Rent control was also thoroughly discussed during many of the meetings in 1975. Ultimately the community agreed that “rent control would not solve the basic lack of income problem – the disparity between the ability to pay rent and the rent required to operate rental housing in a satisfactory manner.” Rent control was not supported by the committee.

The problem in 1975 was an affordability problem – the tenant of rental housing was unable to afford to pay all of their costs of living – food, health care, housing taxes, transportation etc. etc. The problem today, 46 years later, has not changed; actually the problem has worsened because all of the costs of living have increased far more rapidly than personal incomes, which after adjusting for inflation, have barely changed.

There are only two ways to address the affordability problem – to reduce the affordability squeeze.

  1. Increase the income of the tenant
  2. Reduce the costs of housing so that rents could be reduced

  • Increase tenant income The most direct method to improve affordability would be to increase or supplement the tenants income. For example, Universal Basic Income (UBI) is a financial tool being tried in California and elsewhere. UBI is the provision of funds to eligible individuals in an effort to assist them in covering their costs of living. Other efforts to increase income should be supported – such as the $15.00/hour minimum wage.
  1. Reduce the costs of housing –
  • Materials and labor – the rapidly rising cost of materials and labor work against cost reductions
  • Rent control is not the answer! Since renter affordability is the problem, rent control makes no more sense than placing similar controls on all other rental costs. How about food cost controls, health care cost controls, gasoline cost controls, etc? Lee Shafer wrote an excellent article on rent control in the Star Tribune dated July 4, 2021. The article was not supportive of rent control – suggesting the addition of more rental units as a solution to the affordability problems rather than rent control. The addition of more housing units, thereby providing competition for available tenants, should theoretically reduce rents. The opposite effect might result – New construction may well be terminated if total net income is problematic to the developer.
  • Reduce the cost of money. The developer of rental housing expects to pay a “market” rate for the money needed to pay all of the costs of materials and labor to build the building – or expects a “market” rate return for the amount he or she invests as equity in the building. To the extent the cost of funds can be available at a “below” market rate, the total building cost would be reduced which then will allow lower rents – and better affordability. This subsidy can be provided through the use of social impact funds (below market interest rate funds), crowdfunding (below market rate funds for a particular project) and from the public sector though low income housing tax credits (LIHTC). All of these techniques are helpful in reducing housing costs – but they are not nearly adequate in the amount of funds provided.
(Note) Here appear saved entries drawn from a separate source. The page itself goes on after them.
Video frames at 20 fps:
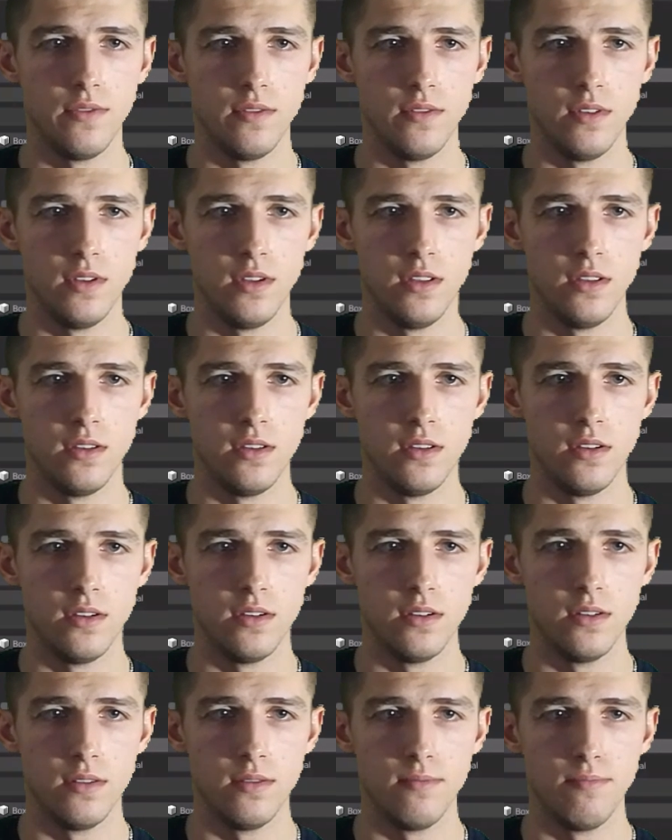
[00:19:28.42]
in
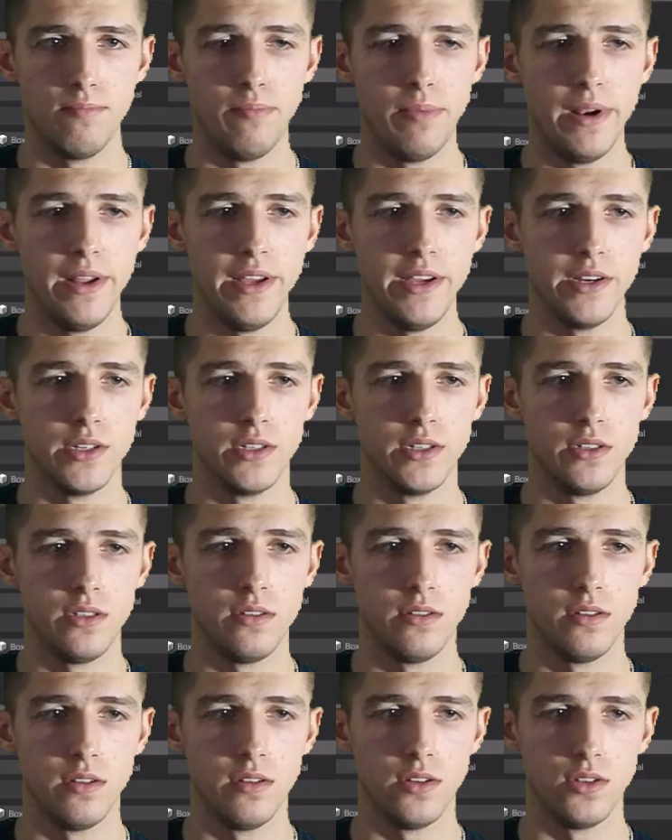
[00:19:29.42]
the
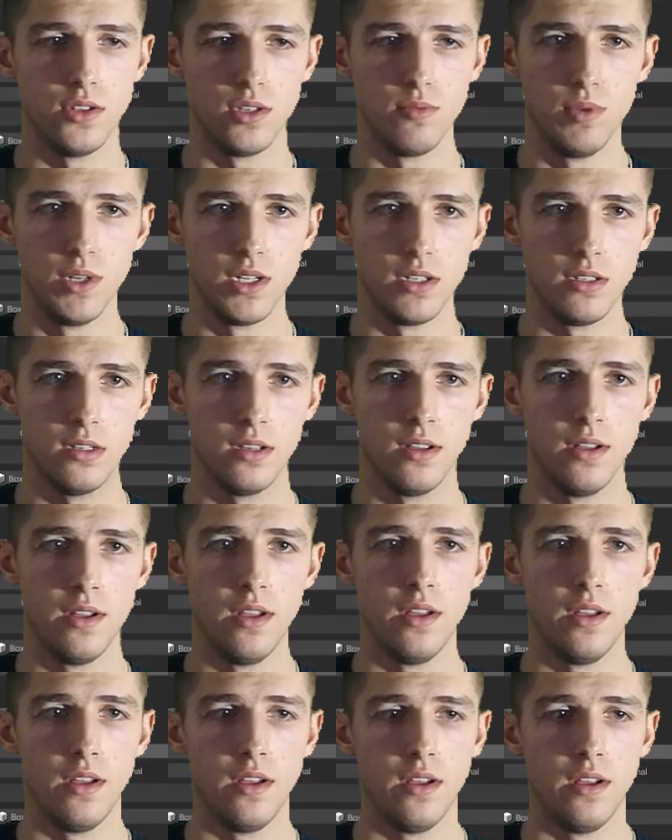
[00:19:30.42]
player's logic bricks.
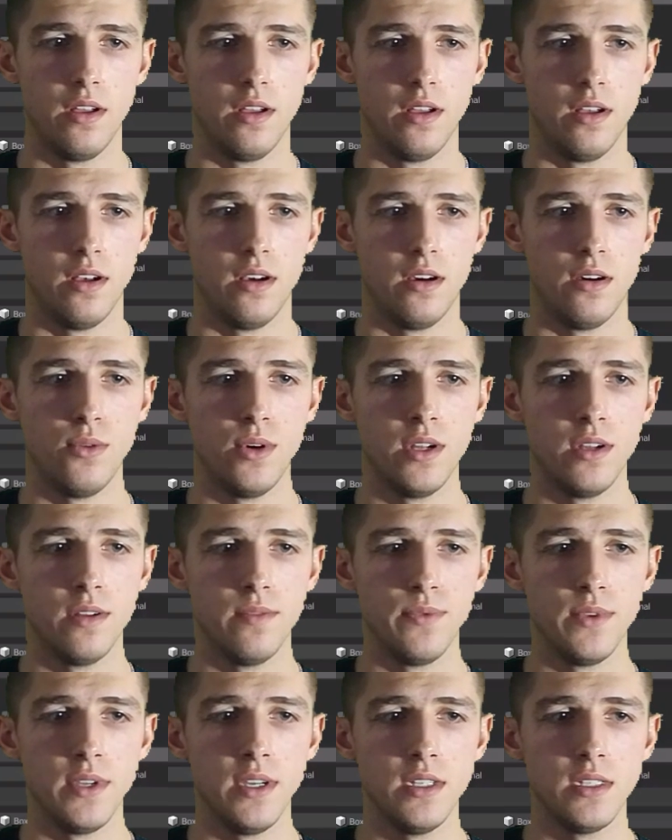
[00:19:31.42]
Well,
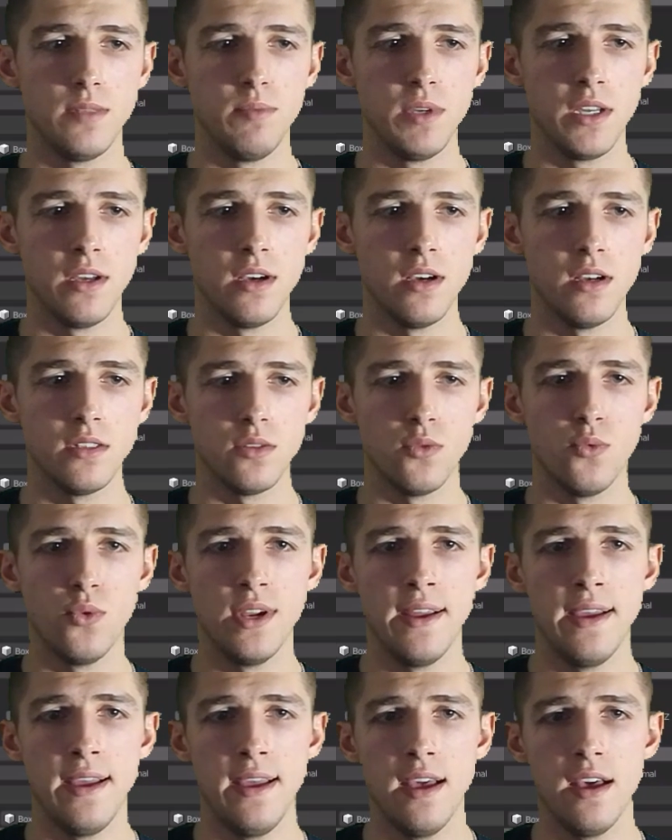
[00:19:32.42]
it's because
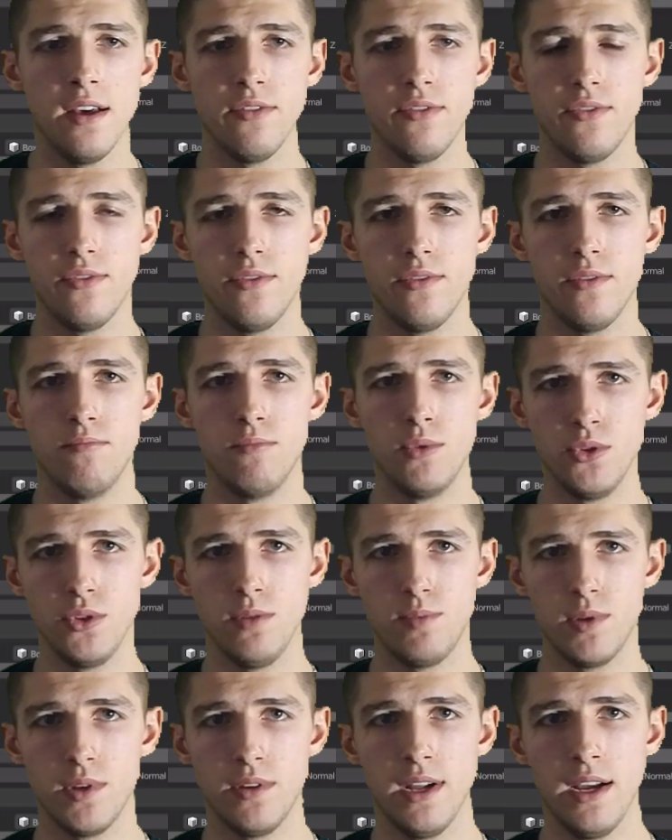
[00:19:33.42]
when I have
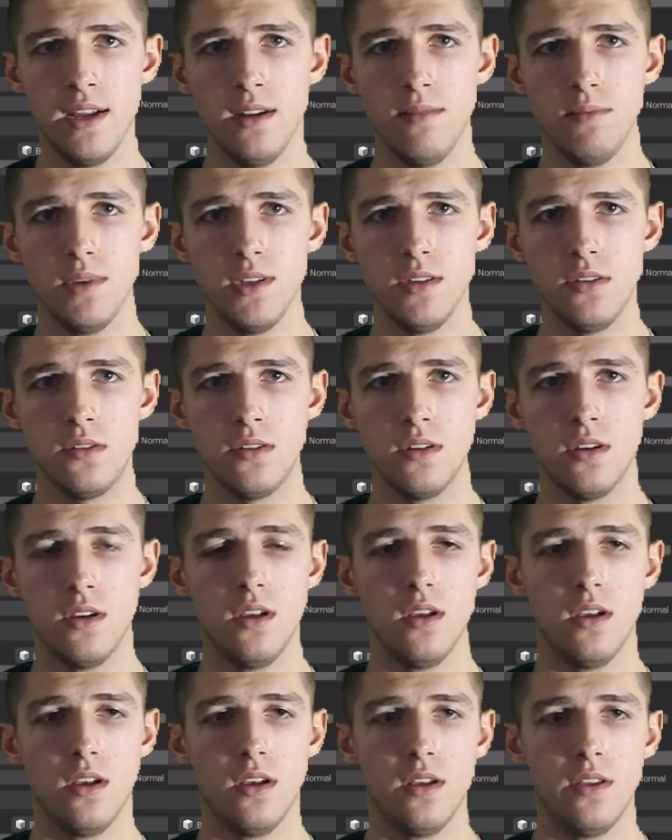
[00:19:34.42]
multiple enemies,
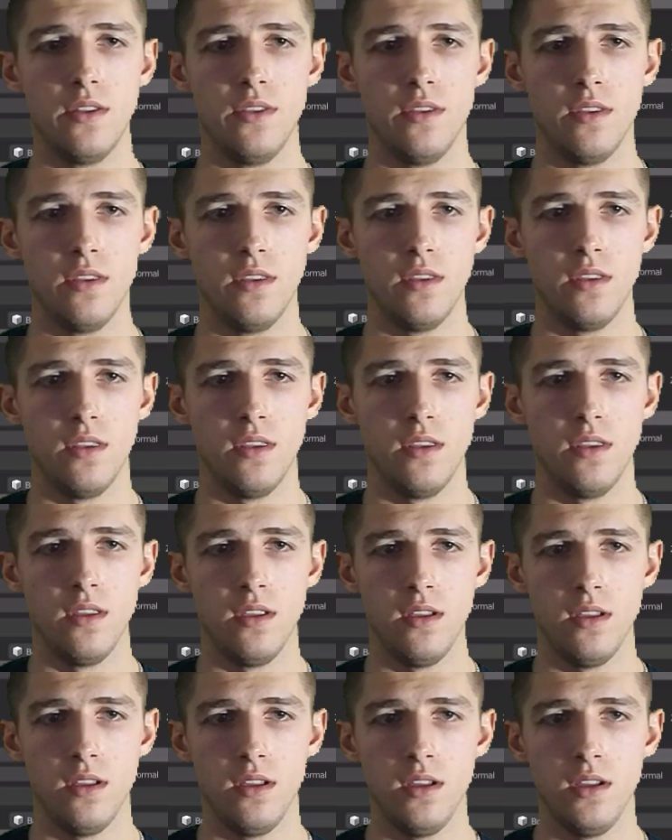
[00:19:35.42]

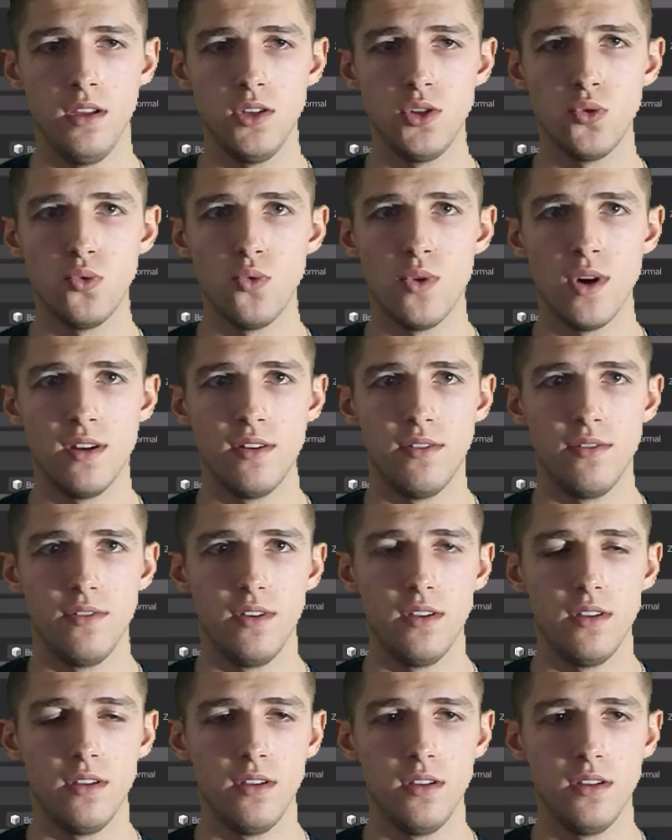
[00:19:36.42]
each one
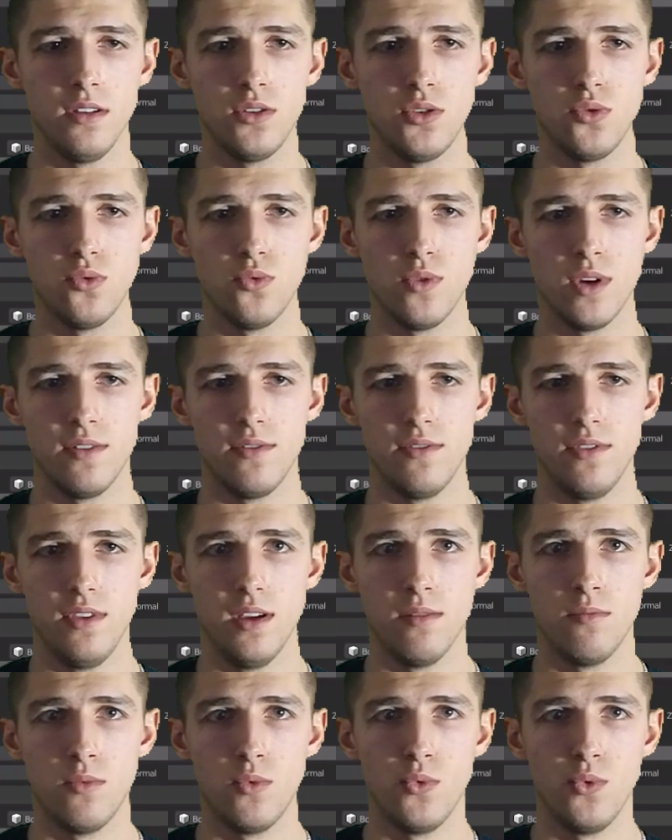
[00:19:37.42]
of
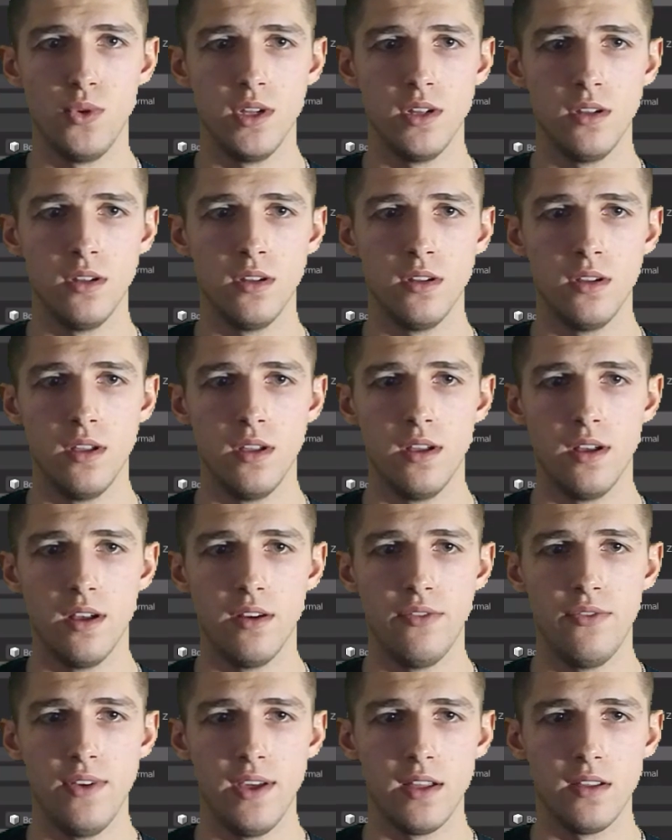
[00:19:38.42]
them will
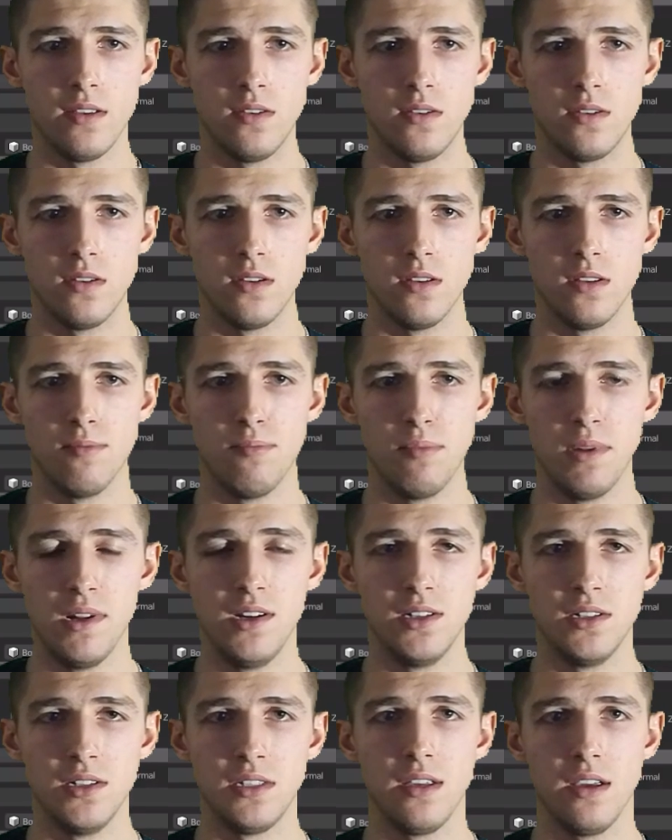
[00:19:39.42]
affect the
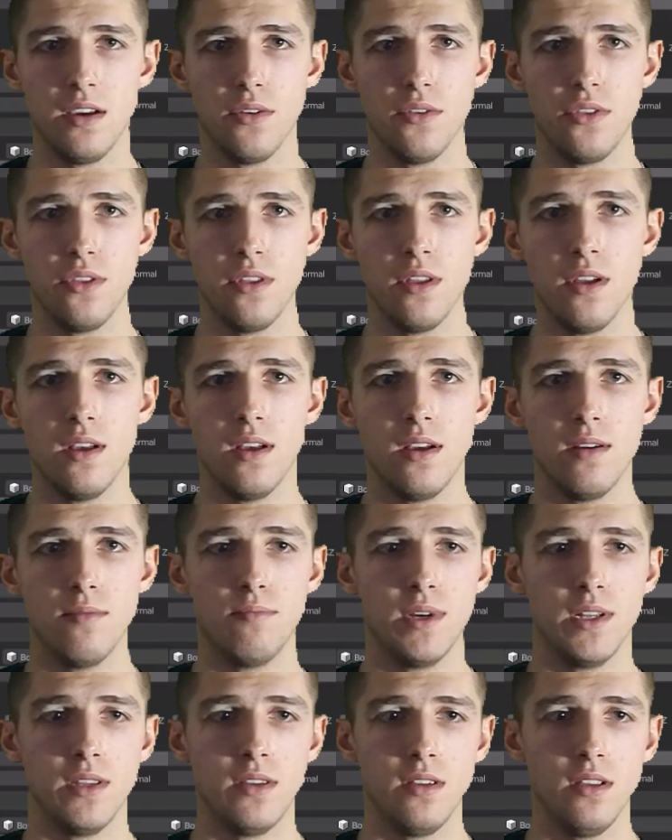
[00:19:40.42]
player's health.
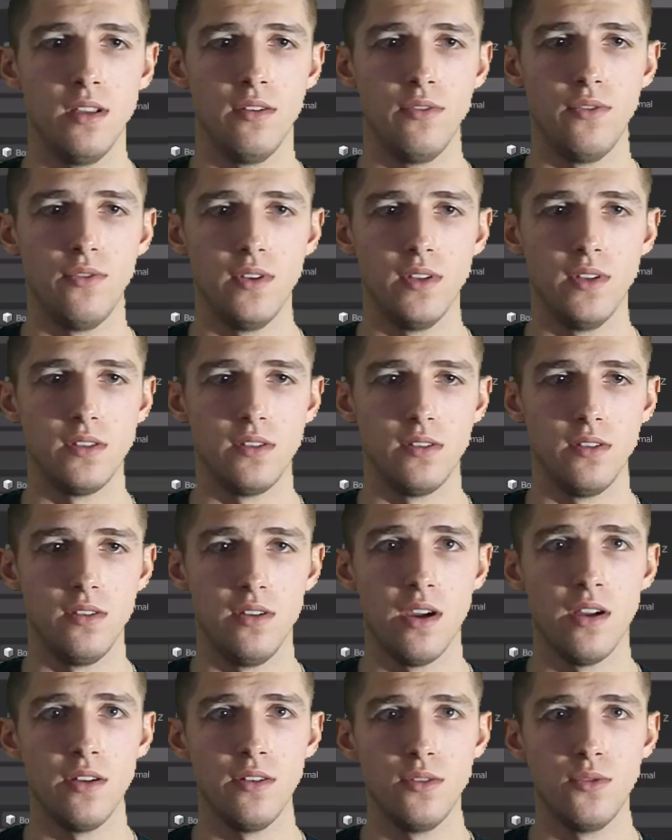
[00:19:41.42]
But if it's
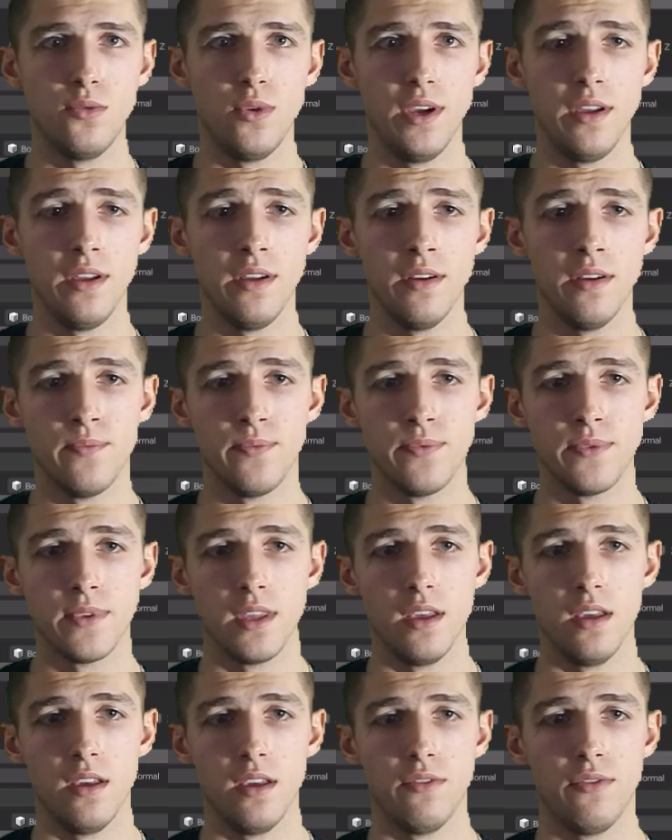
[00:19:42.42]
the other way,
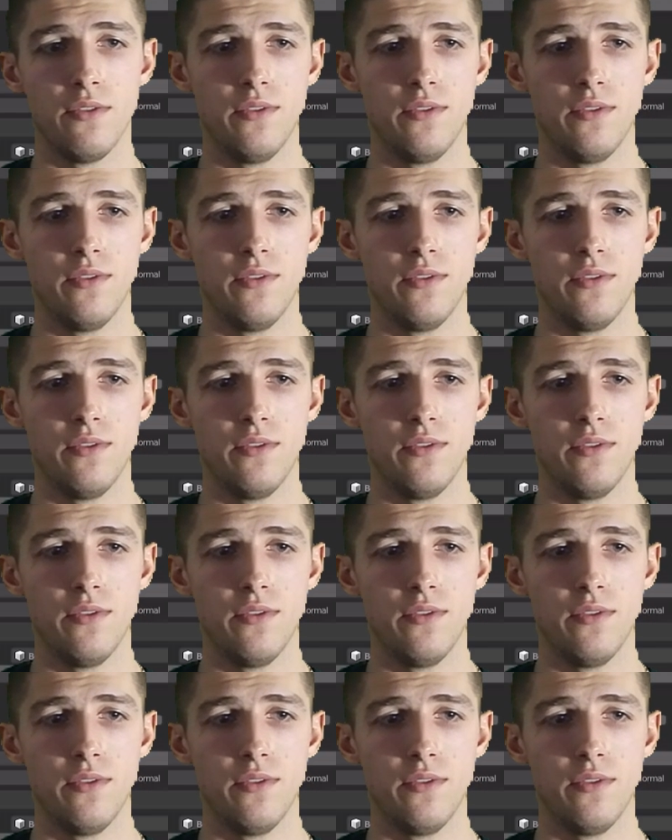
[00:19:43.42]
if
There could be another source of below market funds – a source with greater potential!

In our society there is an enormous amount of discretionary/disposable income controlled primarily by persons of the Boomer generation (born between 1945 and 1965). These funds are often being provided for worthwhile causes at below market rates. Many of these funds are, or could be provided as pure contributions with zero expectations of even a return of the capital provided. Current recipients of these funds, for example, the Cancer Society, Humane Society and Walker Art Center, receive substantial amounts annually to support their other sources of income. An Affordable Living Fund could be established – not in lieu of but as an alternative to these other worthwhile causes. Substantial funds could be available annually with the donor receiving a deduction for tax purposes. These efforts to reduce the cost of funds needed to provide “affordable housing” would result in lower rents and improved affordability.

While a direct income supplement would be the most effective means to improve affordability – adding new units and reducing the costs of funds will certainly help. ANYTHING TO IMPROVE AFFORDABILITY, AFFORDABLE LIVING IS THE GOAL!